Desire: The Heat of NWA-TNA
If WWE was the dream, NWA-TNA was the hard-earned reality. Nielsen debuted on December 12, 2002, stepping into the neon-stained chaos of Total Nonstop Action as “Every Man’s Desire,” the valet of Sonny Siaki and a member of the heel faction Sports Entertainment Xtreme.
It was the tail end of the wild west years in TNA, where storylines blurred with shoot promos, and the ring became an unpredictable battleground. Nielsen, striking and statuesque, wasn’t just a valet. On January 15, 2003, she defeated April Hunter in a singles match, proving she was more than eye candy.
What followed was a fiery feud with Trinity—one of the most underrated daredevils in women’s wrestling. The two clashed repeatedly, sometimes in mixed tag matches, trading momentum and bruises as Nielsen teamed with Siaki against Trinity and Kid Kash. There was kinetic energy between the two women, a believable tension that elevated every encounter.
But in June 2003, reality intervened like a sledgehammer.
During a dark match, Desire was fisherman suplexed onto the edge of the ring apron—the hardest part of the ring. Her back broke. Not metaphorically. Physically.
Ten Months in the Dark
For ten months, Kimberly Nielsen was no longer Desire. She was a mother with a broken back and a future hanging in the balance. For most, it would’ve been the end of the story. A tragic chapter closed with pain pills and unanswered what-ifs.
But Kimberly didn’t go quietly.
She returned in April 2004, resuming her feud with Trinity. Ten months removed from a devastating injury, she was back in the trenches, wrestling with a spine held together by grit and some divine stubbornness.
Their rivalry climaxed in a stretcher match on June 23. Trinity, with help from the debuting Big Vito, beat her. Then, on July 7, Desire and Siaki lost to Vito and Trinity in a tag match. Desire’s last stand came on September 8, 2004, teaming with Erik Watts and Siaki to beat Abyss, Alex Shelley, and Goldy Locks—a final victory in a career forged through trial by fire.

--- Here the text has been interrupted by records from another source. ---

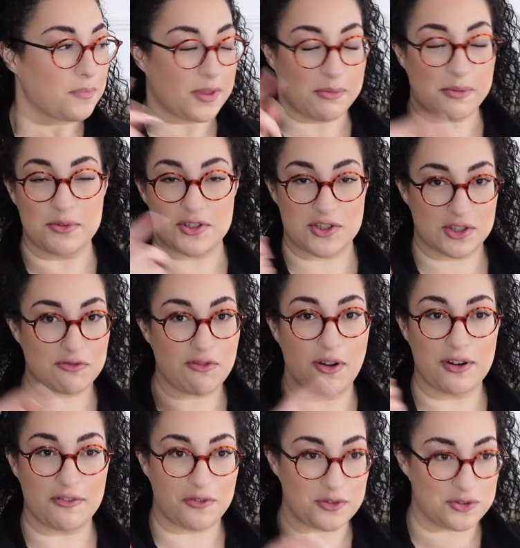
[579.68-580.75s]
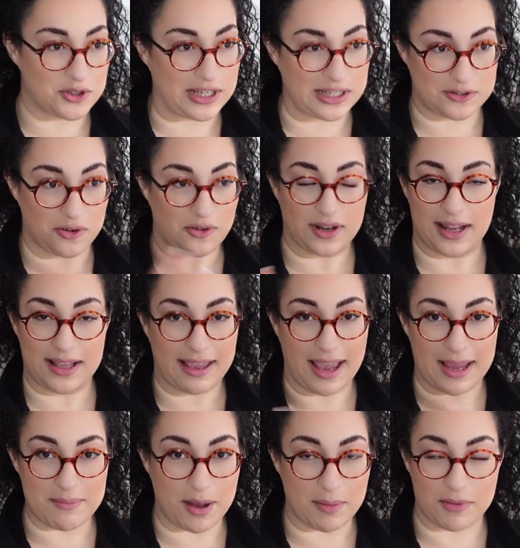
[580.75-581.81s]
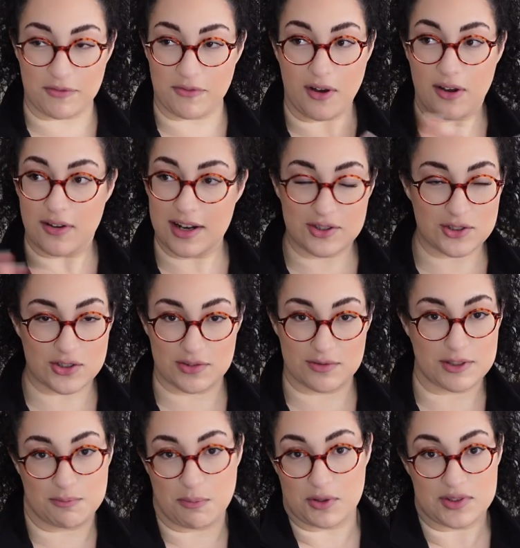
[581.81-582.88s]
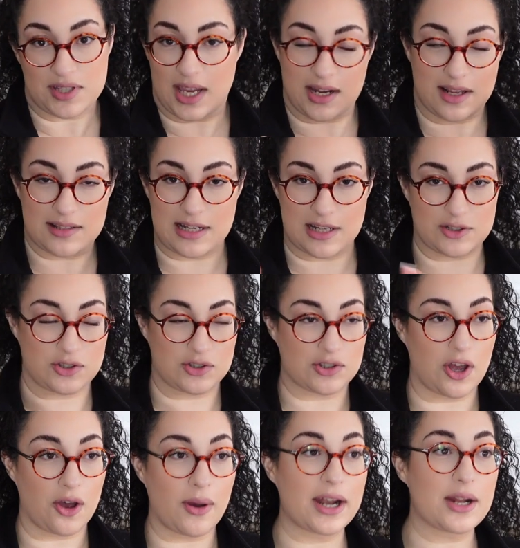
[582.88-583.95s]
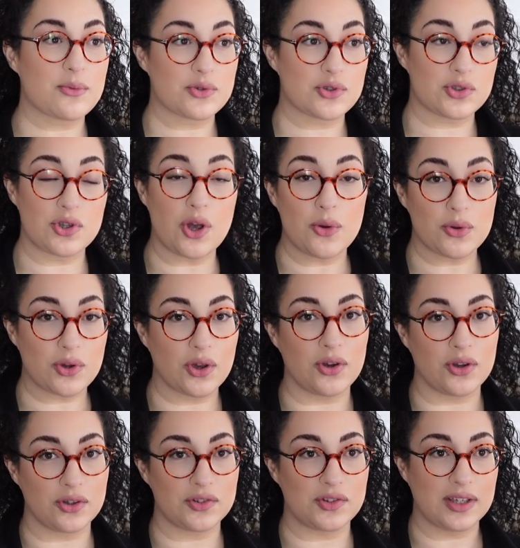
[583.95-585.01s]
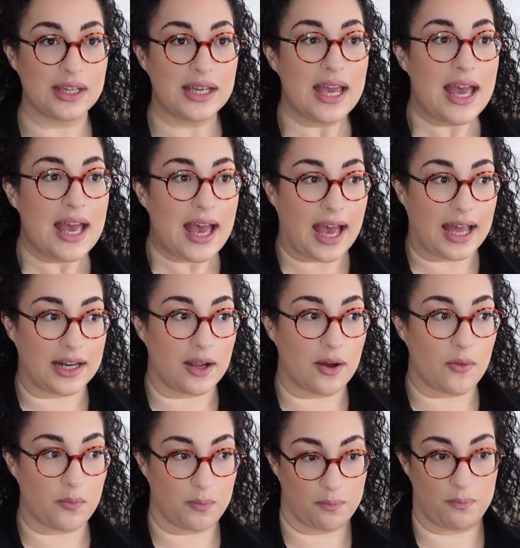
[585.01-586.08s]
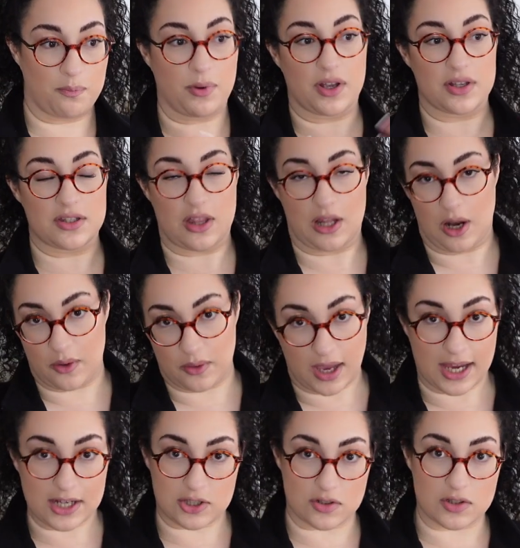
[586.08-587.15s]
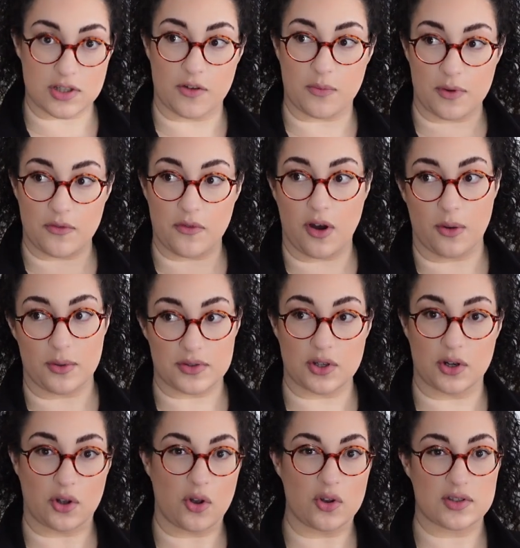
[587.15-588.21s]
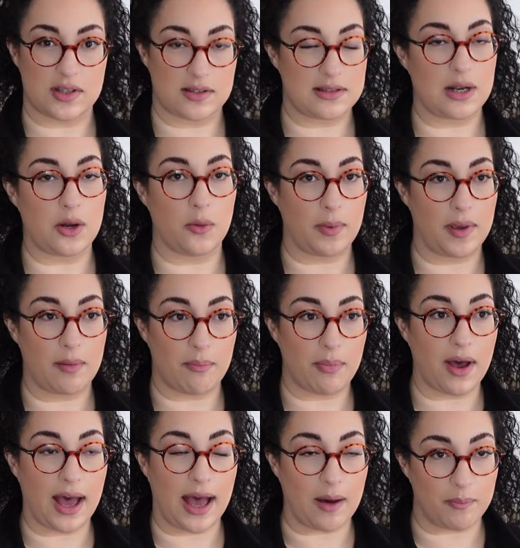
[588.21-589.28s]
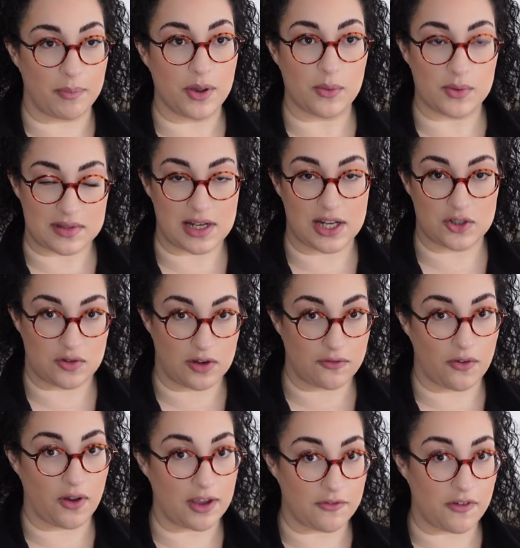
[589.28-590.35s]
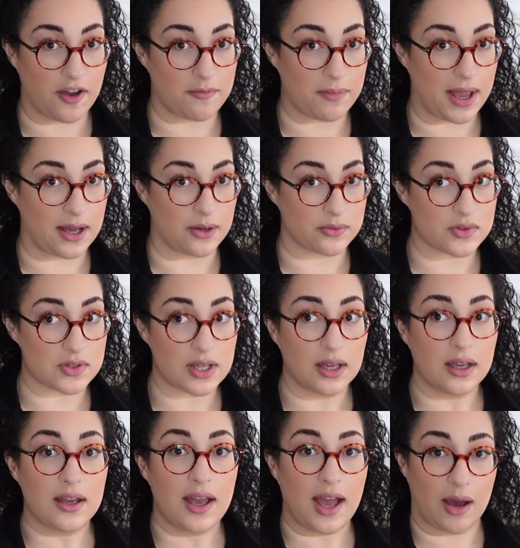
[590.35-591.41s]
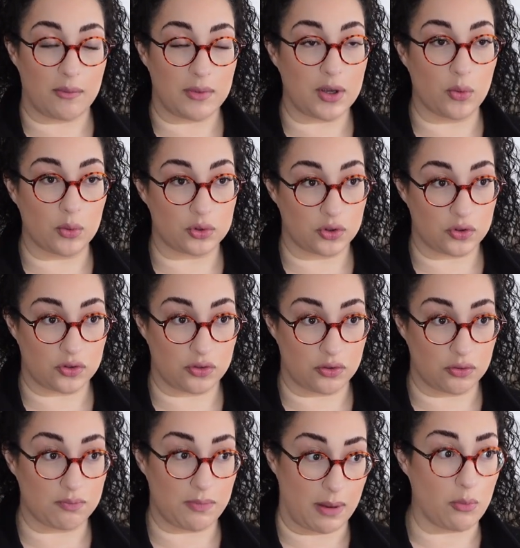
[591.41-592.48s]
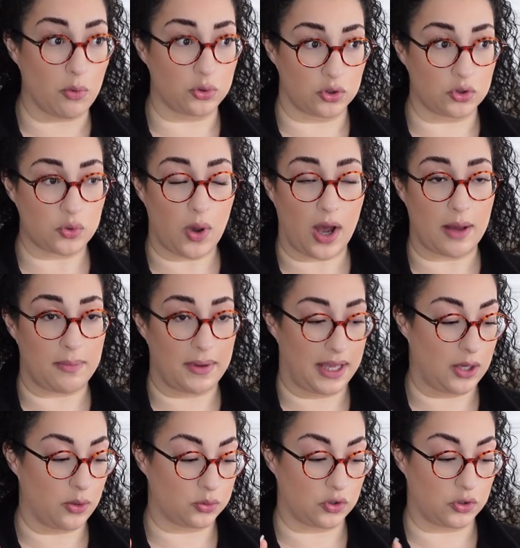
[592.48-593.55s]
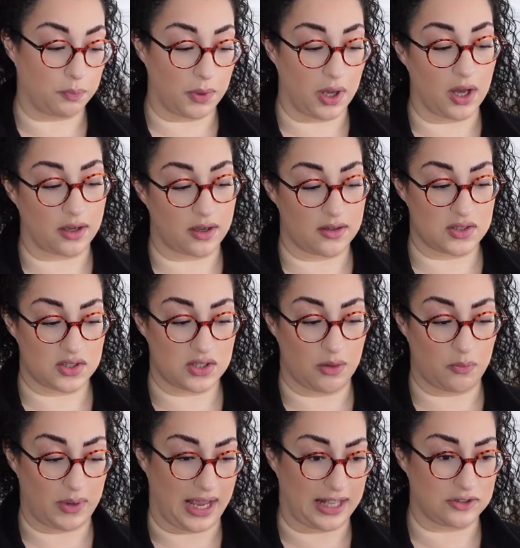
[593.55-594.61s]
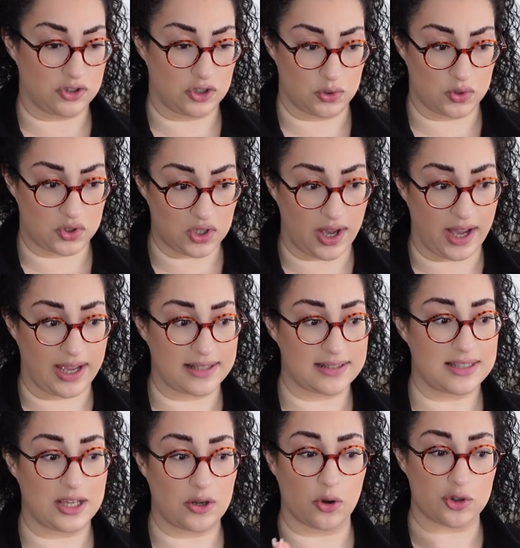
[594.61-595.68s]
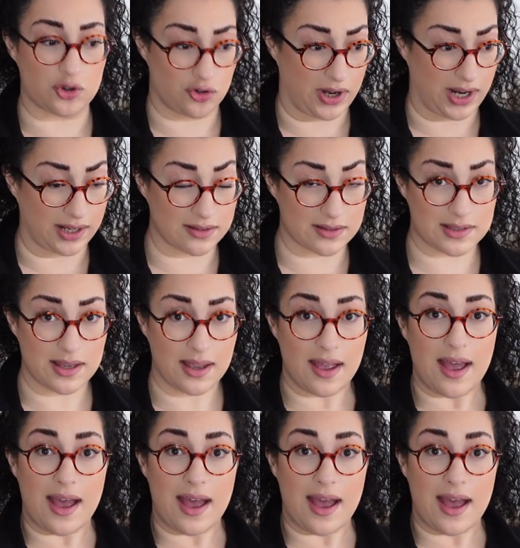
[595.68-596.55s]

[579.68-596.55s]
We were just scrolling through TikTok and it came up and thought, oh, let's just spontaneous, let's just go. And it was so good. And because of the location and stuff, we thought, oh, it's gonna cost us a little bit, but our bill was literally £35. And we ordered Mem ordered quite a bit. He ordered burgers, we had two sides, he got drinks.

Exit Wounds and the Biggest Fight Yet
By 2005, Nielsen knew the bumps weren’t worth the cost. She had children to raise. Her back, though healed, whispered warnings with every suplex. After a final appearance for Ring of Glory, defeating Traci Brooks in Georgia, she hung up her boots.
But life, it turned out, had more story to write.

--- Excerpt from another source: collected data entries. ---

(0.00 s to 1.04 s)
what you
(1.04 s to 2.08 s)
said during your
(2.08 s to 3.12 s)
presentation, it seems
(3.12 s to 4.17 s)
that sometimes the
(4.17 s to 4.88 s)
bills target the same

During her third pregnancy, Nielsen’s weight climbed to 252 pounds. Once the archetype of fitness, she now found herself hiding from mirrors and haunted by a scale. Then came an idea—suggested by her partner Sonny Siaki, the same man who stood beside her in the ring—audition for The Biggest Loser.
And she did.
Redemption in Prime Time
America met Kimberly Nielsen not as Desire but as a mother fighting to find herself again. Week by week on The Biggest Loser, she ground down the pounds and emotional baggage alike. By the finale, she had lost 118 pounds—a physical transformation, yes, but more importantly, a spiritual reckoning.
She didn’t win. She was runner-up. But she walked away with the most important prize: control.
In many ways, Nielsen’s appearance on the show mirrored her wrestling career. She was underestimated. She got knocked down—literally and figuratively. But she stood back up, again and again, and gave it everything she had.
Legacy of Desire
Kimberly Nielsen’s career isn’t measured in title belts or Hall of Fame speeches. It’s carved in the quiet resilience of a woman who reinvented herself in front of two very different audiences—the wrestling world and the mainstream public. It’s in the courage to return after a broken back, to step on a scale in front of millions, to strip away the vanity and show the fight.
Desire was more than a ring name. It was a mission statement.
And in the end, Nielsen didn’t just win matches—she beat the odds. And that, in any arena, is a champion’s legacy.